• _REQUIREMENT_: All of the data should be restated word for word.

BEGIN EXERCISE INPUTS

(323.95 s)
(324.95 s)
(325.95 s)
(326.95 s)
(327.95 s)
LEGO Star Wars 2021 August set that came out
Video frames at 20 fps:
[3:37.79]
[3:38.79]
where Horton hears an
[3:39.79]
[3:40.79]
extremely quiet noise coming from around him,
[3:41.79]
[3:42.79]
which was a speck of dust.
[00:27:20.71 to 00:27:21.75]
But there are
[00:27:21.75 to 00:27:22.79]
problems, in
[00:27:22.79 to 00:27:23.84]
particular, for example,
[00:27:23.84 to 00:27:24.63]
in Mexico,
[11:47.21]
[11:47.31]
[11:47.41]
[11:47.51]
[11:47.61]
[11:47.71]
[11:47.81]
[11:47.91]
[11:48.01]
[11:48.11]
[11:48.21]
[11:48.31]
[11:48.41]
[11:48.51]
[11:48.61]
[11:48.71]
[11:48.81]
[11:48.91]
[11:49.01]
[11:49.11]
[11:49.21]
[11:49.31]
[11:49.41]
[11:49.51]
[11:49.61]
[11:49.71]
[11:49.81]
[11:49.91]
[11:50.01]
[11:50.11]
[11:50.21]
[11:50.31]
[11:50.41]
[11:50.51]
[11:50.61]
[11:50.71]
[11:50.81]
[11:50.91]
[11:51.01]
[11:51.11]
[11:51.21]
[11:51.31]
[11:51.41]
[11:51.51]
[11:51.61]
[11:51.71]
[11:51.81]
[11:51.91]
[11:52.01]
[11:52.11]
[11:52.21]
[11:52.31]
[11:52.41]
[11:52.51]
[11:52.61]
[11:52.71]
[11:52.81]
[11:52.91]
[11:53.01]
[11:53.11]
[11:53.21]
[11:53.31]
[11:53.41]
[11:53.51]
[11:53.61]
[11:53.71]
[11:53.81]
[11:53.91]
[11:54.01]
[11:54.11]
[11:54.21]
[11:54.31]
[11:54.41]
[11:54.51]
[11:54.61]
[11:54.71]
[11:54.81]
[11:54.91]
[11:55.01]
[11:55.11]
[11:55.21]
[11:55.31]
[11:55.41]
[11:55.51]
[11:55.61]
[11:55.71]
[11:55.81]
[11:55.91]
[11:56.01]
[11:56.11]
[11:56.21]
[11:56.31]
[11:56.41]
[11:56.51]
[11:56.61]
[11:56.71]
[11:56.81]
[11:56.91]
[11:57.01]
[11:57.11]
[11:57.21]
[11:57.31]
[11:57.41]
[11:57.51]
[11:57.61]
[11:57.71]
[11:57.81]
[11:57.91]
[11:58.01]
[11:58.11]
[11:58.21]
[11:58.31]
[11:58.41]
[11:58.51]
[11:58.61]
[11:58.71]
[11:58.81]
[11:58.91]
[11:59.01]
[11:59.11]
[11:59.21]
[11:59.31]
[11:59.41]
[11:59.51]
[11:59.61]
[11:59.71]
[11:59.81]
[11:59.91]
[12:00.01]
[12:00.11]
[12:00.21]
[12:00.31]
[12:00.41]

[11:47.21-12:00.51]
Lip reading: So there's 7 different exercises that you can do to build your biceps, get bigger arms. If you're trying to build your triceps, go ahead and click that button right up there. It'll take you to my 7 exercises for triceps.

END EXERCISE INPUTS

• _SOLUTION_:
(323.95 s)
(324.95 s)
(325.95 s)
(326.95 s)
(327.95 s)
LEGO Star Wars 2021 August set that came out
Video frames at 20 fps:
[3:37.79]
[3:38.79]
where Horton hears an
[3:39.79]
[3:40.79]
extremely quiet noise coming from around him,
[3:41.79]
[3:42.79]
which was a speck of dust.
[00:27:20.71 to 00:27:21.75]
But there are
[00:27:21.75 to 00:27:22.79]
problems, in
[00:27:22.79 to 00:27:23.84]
particular, for example,
[00:27:23.84 to 00:27:24.63]
in Mexico,
[11:47.21]
[11:47.31]
[11:47.41]
[11:47.51]
[11:47.61]
[11:47.71]
[11:47.81]
[11:47.91]
[11:48.01]
[11:48.11]
[11:48.21]
[11:48.31]
[11:48.41]
[11:48.51]
[11:48.61]
[11:48.71]
[11:48.81]
[11:48.91]
[11:49.01]
[11:49.11]
[11:49.21]
[11:49.31]
[11:49.41]
[11:49.51]
[11:49.61]
[11:49.71]
[11:49.81]
[11:49.91]
[11:50.01]
[11:50.11]
[11:50.21]
[11:50.31]
[11:50.41]
[11:50.51]
[11:50.61]
[11:50.71]
[11:50.81]
[11:50.91]
[11:51.01]
[11:51.11]
[11:51.21]
[11:51.31]
[11:51.41]
[11:51.51]
[11:51.61]
[11:51.71]
[11:51.81]
[11:51.91]
[11:52.01]
[11:52.11]
[11:52.21]
[11:52.31]
[11:52.41]
[11:52.51]
[11:52.61]
[11:52.71]
[11:52.81]
[11:52.91]
[11:53.01]
[11:53.11]
[11:53.21]
[11:53.31]
[11:53.41]
[11:53.51]
[11:53.61]
[11:53.71]
[11:53.81]
[11:53.91]
[11:54.01]
[11:54.11]
[11:54.21]
[11:54.31]
[11:54.41]
[11:54.51]
[11:54.61]
[11:54.71]
[11:54.81]
[11:54.91]
[11:55.01]
[11:55.11]
[11:55.21]
[11:55.31]
[11:55.41]
[11:55.51]
[11:55.61]
[11:55.71]
[11:55.81]
[11:55.91]
[11:56.01]
[11:56.11]
[11:56.21]
[11:56.31]
[11:56.41]
[11:56.51]
[11:56.61]
[11:56.71]
[11:56.81]
[11:56.91]
[11:57.01]
[11:57.11]
[11:57.21]
[11:57.31]
[11:57.41]
[11:57.51]
[11:57.61]
[11:57.71]
[11:57.81]
[11:57.91]
[11:58.01]
[11:58.11]
[11:58.21]
[11:58.31]
[11:58.41]
[11:58.51]
[11:58.61]
[11:58.71]
[11:58.81]
[11:58.91]
[11:59.01]
[11:59.11]
[11:59.21]
[11:59.31]
[11:59.41]
[11:59.51]
[11:59.61]
[11:59.71]
[11:59.81]
[11:59.91]
[12:00.01]
[12:00.11]
[12:00.21]
[12:00.31]
[12:00.41]

[11:47.21-12:00.51]
Lip reading: So there's 7 different exercises that you can do to build your biceps, get bigger arms. If you're trying to build your triceps, go ahead and click that button right up there. It'll take you to my 7 exercises for triceps.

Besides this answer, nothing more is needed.